[Items from a data source]
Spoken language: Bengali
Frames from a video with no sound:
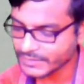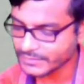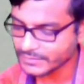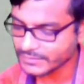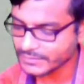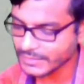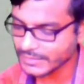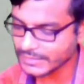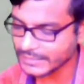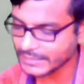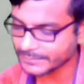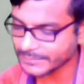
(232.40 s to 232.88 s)

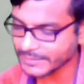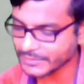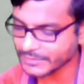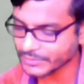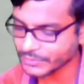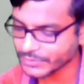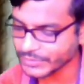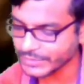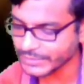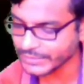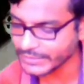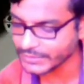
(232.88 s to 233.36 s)
তাহলে আমার
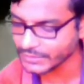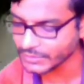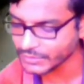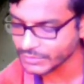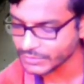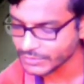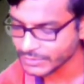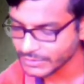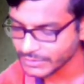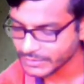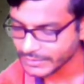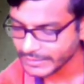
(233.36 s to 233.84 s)
হয়ে গেল
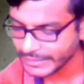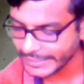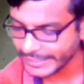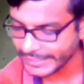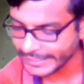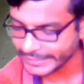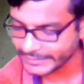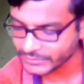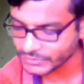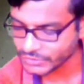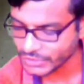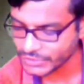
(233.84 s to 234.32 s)

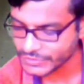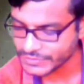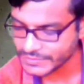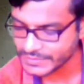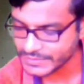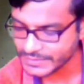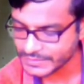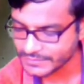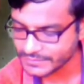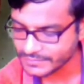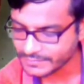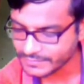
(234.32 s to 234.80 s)
এক দশ
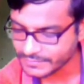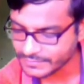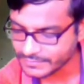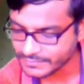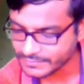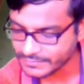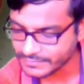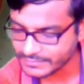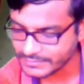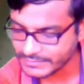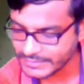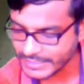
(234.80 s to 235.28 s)
তিন
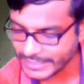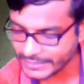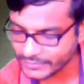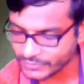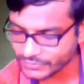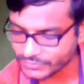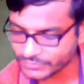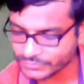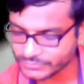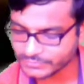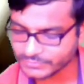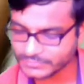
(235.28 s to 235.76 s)

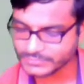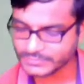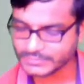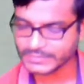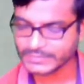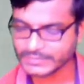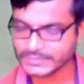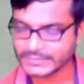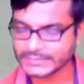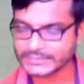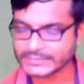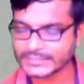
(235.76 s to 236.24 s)
তেরো
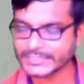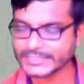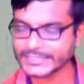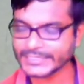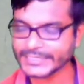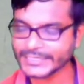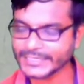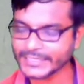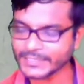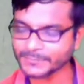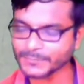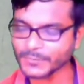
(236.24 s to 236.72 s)
তাহলে
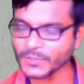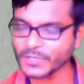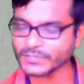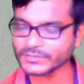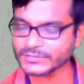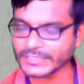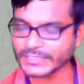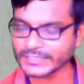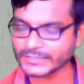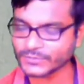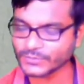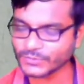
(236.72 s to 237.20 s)
এরপর
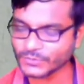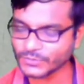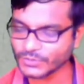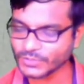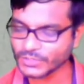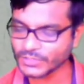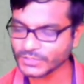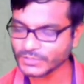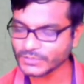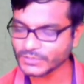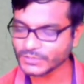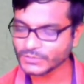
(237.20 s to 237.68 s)
দেখো
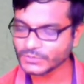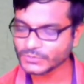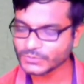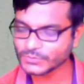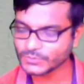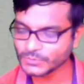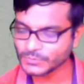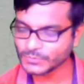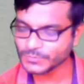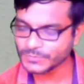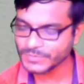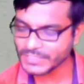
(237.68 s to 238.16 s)

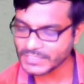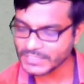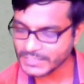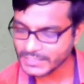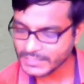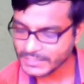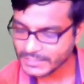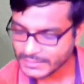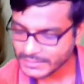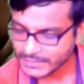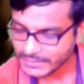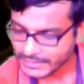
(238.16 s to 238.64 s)
তুমি
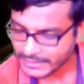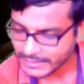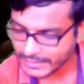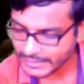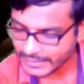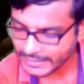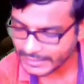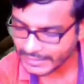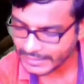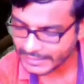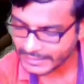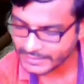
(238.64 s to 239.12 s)

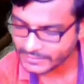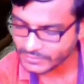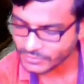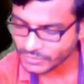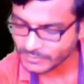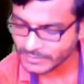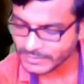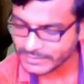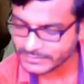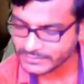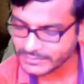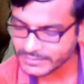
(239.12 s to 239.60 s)
এই
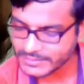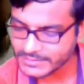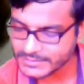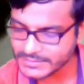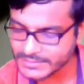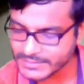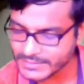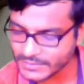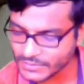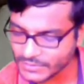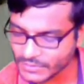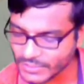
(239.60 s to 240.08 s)
তোমার তিন
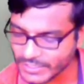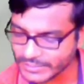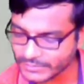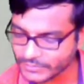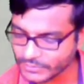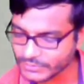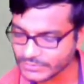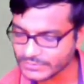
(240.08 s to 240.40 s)
ছিল এখন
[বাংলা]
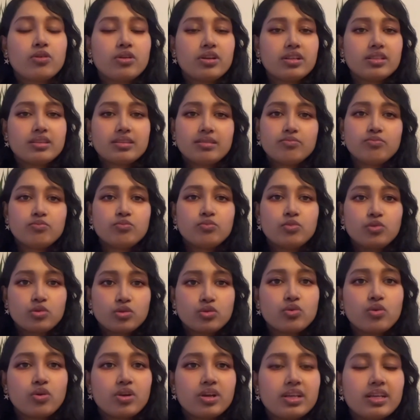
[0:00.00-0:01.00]
করে
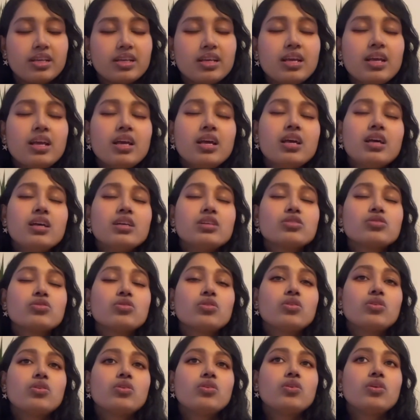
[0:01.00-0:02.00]
বোধ করে
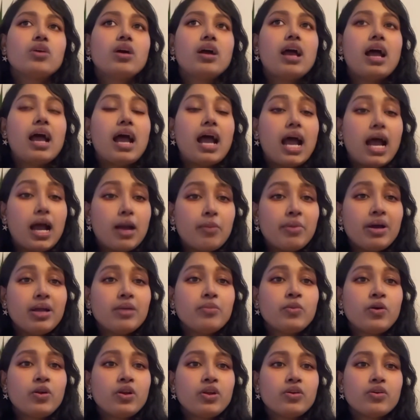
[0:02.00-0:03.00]
সো আমার
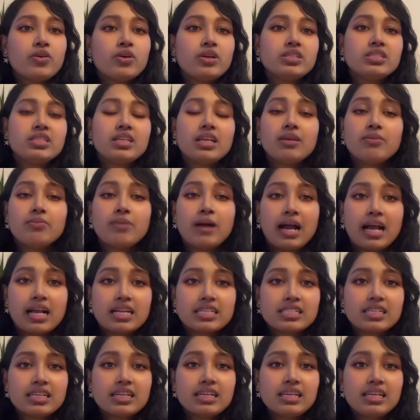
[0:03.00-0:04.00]
মনে হয় সেই
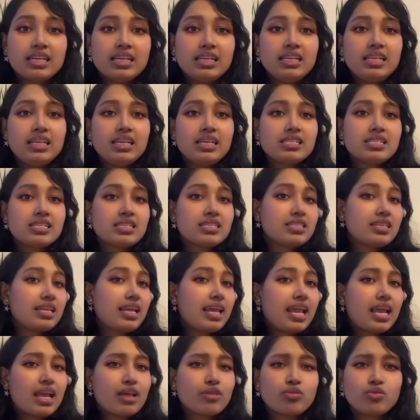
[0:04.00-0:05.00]
ভাষাকে নিয়ে জাস্ট
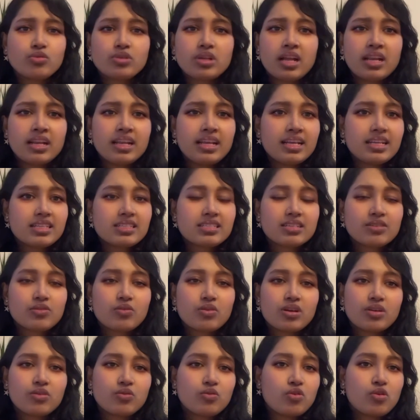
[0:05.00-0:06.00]
এত টানা হেঁচড়া
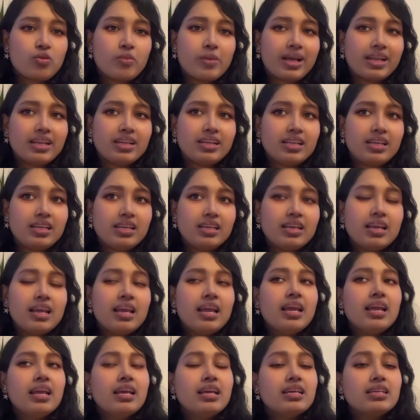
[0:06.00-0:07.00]
করার কোনো মানে নেই
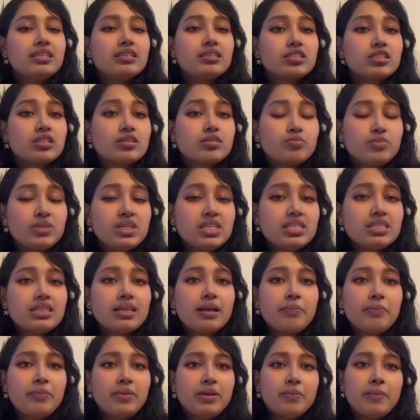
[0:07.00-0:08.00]
মীর
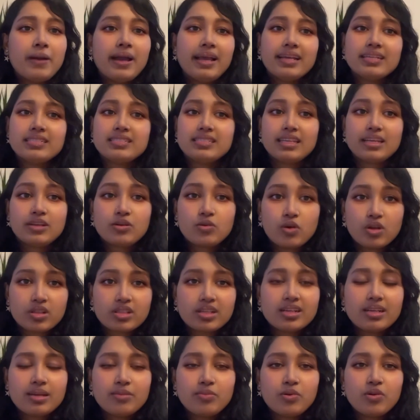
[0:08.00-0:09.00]
সাব্বির ভাইয়া যেই
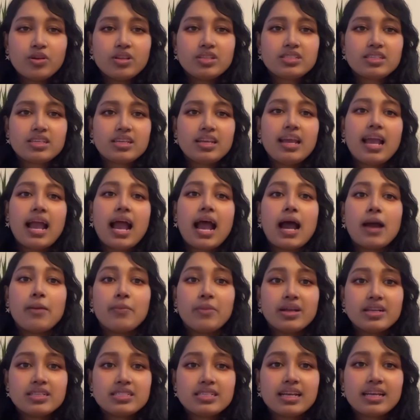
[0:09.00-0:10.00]
কথাটা বলেছে
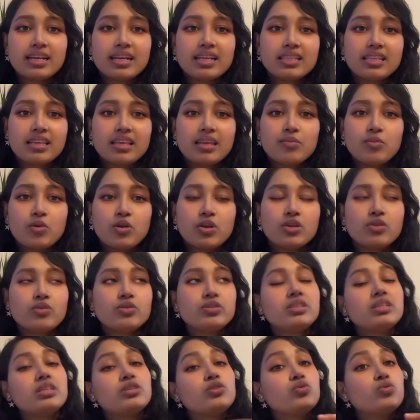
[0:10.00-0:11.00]
আমার জায়গা থেকে মনে
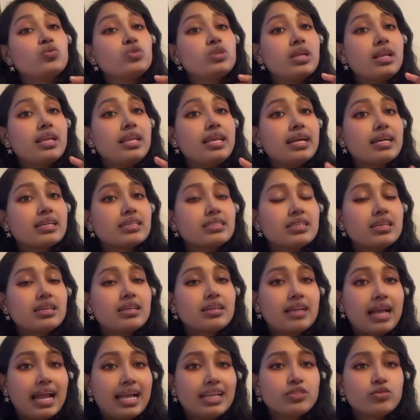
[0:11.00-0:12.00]
হচ্ছে টোটালি একটা
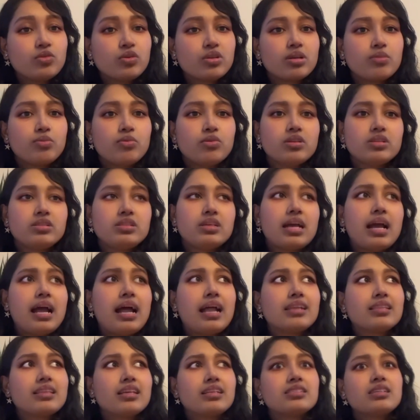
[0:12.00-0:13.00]
রাইট কথা বলেছে
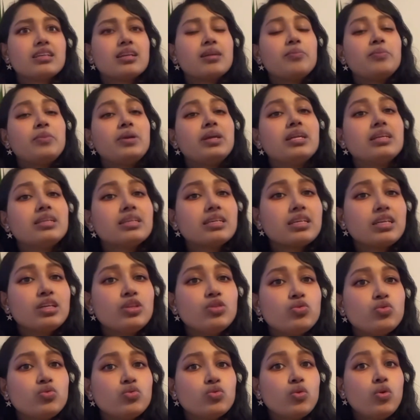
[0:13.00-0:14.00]
আর তাছাড়া মেয়েটা
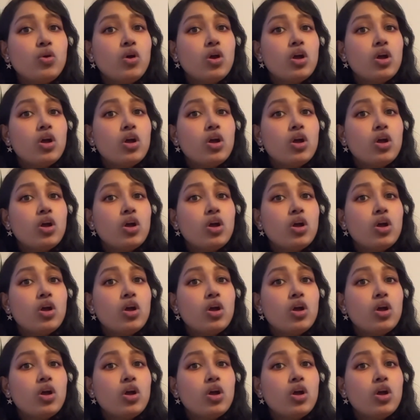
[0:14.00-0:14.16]
কিন্তু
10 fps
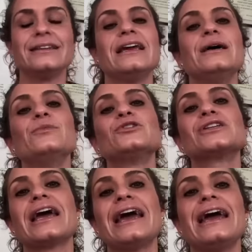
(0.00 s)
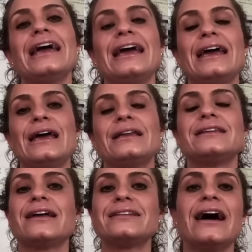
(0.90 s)
Tenemos que eh,
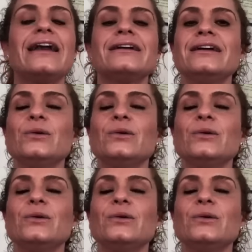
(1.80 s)
tratar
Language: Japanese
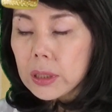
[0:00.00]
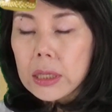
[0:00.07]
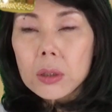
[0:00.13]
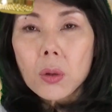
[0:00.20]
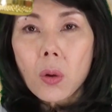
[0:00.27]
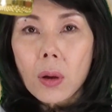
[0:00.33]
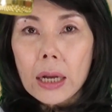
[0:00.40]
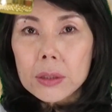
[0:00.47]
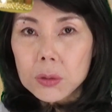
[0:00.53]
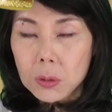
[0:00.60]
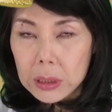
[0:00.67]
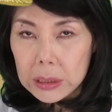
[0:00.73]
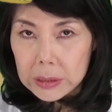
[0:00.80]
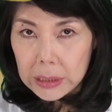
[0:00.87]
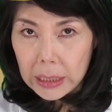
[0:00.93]
銀行が
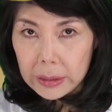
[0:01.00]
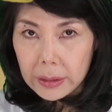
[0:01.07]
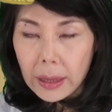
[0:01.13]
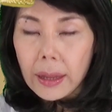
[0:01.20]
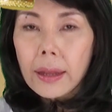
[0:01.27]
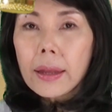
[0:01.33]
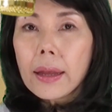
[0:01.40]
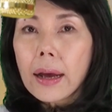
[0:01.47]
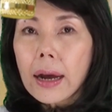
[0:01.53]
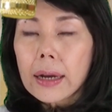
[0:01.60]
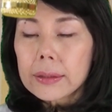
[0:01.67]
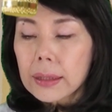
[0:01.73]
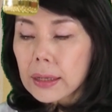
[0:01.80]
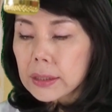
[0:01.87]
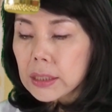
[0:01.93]
創立されて
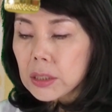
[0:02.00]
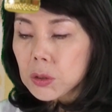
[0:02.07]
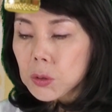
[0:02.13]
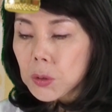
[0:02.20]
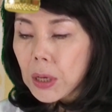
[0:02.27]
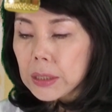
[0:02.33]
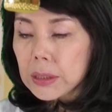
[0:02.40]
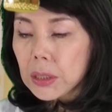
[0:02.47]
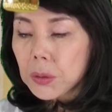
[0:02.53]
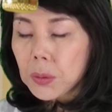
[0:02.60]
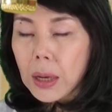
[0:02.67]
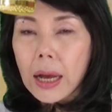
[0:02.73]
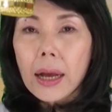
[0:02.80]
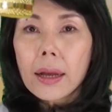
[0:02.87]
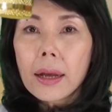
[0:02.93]
新しい通貨制度
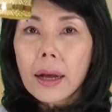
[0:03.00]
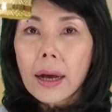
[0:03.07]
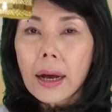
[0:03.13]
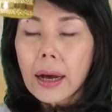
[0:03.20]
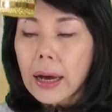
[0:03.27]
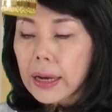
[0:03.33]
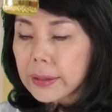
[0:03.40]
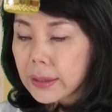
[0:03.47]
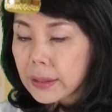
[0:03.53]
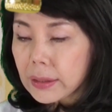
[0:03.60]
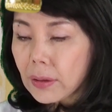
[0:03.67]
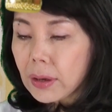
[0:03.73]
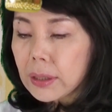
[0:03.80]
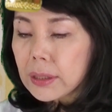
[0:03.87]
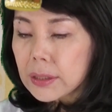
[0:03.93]
が入ってき
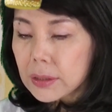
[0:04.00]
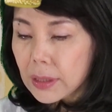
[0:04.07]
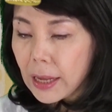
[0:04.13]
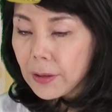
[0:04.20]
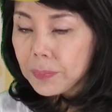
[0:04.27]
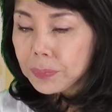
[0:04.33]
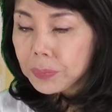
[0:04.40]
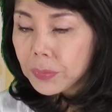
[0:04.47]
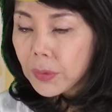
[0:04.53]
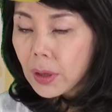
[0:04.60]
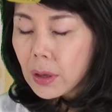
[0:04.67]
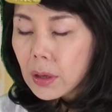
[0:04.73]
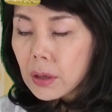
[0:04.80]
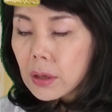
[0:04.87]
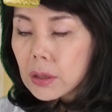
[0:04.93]
たわけですね。
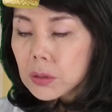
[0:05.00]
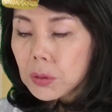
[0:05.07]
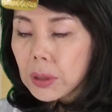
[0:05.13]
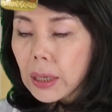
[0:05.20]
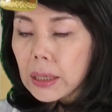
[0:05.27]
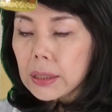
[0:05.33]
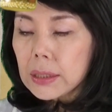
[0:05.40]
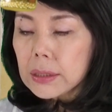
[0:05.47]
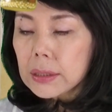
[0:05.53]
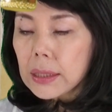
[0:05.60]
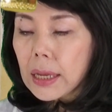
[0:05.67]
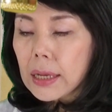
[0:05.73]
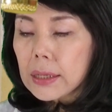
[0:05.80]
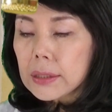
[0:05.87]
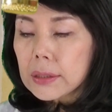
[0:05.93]
それからです
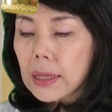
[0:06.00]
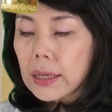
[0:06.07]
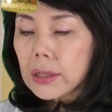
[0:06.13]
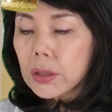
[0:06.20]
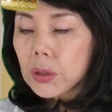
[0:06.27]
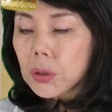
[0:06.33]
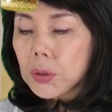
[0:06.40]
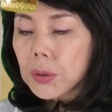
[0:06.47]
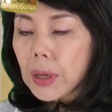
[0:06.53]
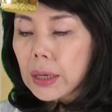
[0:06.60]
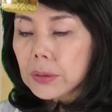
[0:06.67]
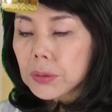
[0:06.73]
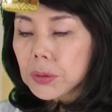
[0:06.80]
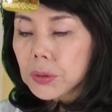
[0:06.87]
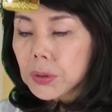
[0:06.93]
ね1
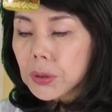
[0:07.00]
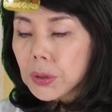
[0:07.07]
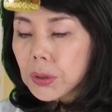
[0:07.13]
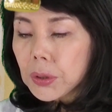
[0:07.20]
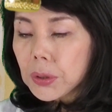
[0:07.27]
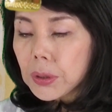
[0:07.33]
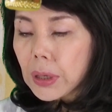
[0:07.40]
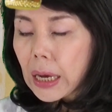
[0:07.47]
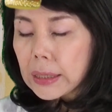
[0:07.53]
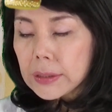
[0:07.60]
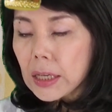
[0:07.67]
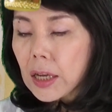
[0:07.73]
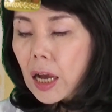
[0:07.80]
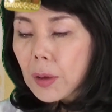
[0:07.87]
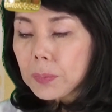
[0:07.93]
8
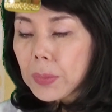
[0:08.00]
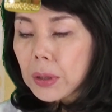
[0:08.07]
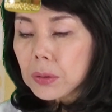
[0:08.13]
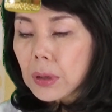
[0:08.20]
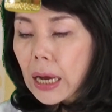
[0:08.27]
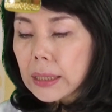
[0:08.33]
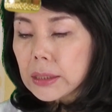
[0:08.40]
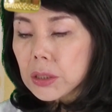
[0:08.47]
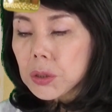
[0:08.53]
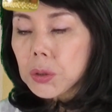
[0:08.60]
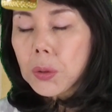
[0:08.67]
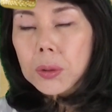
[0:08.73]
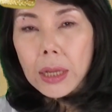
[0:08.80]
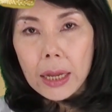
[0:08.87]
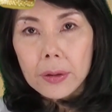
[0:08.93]
8
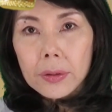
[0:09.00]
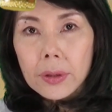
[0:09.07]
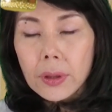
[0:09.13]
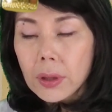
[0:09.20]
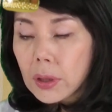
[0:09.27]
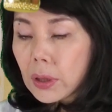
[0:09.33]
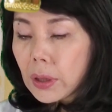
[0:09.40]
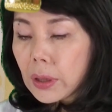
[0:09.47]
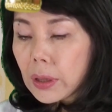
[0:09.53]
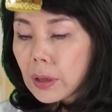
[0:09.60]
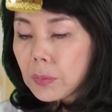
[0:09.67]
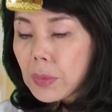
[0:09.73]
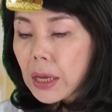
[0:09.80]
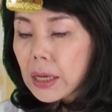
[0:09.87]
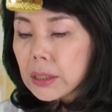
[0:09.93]
5年
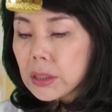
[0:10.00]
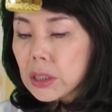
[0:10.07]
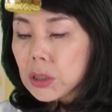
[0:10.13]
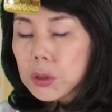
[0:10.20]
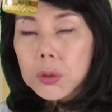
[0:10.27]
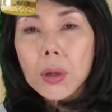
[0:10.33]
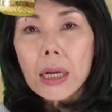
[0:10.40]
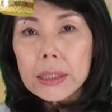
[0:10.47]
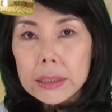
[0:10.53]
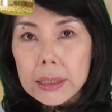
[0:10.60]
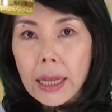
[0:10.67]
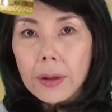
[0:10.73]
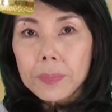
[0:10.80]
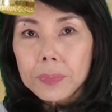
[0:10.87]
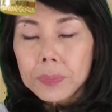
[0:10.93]
明治18
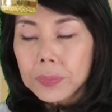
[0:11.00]
年、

> _Exercise description_
Begin at the first line of the entries and stop after the line holding "(235.28 s to 235.76 s)"; repeat those lines exactly, but not the pictures.

> _Your response_
Spoken language: Bengali
Frames from a video with no sound:
(232.40 s to 232.88 s)

(232.88 s to 233.36 s)
তাহলে আমার
(233.36 s to 233.84 s)
হয়ে গেল
(233.84 s to 234.32 s)

(234.32 s to 234.80 s)
এক দশ
(234.80 s to 235.28 s)
তিন
(235.28 s to 235.76 s)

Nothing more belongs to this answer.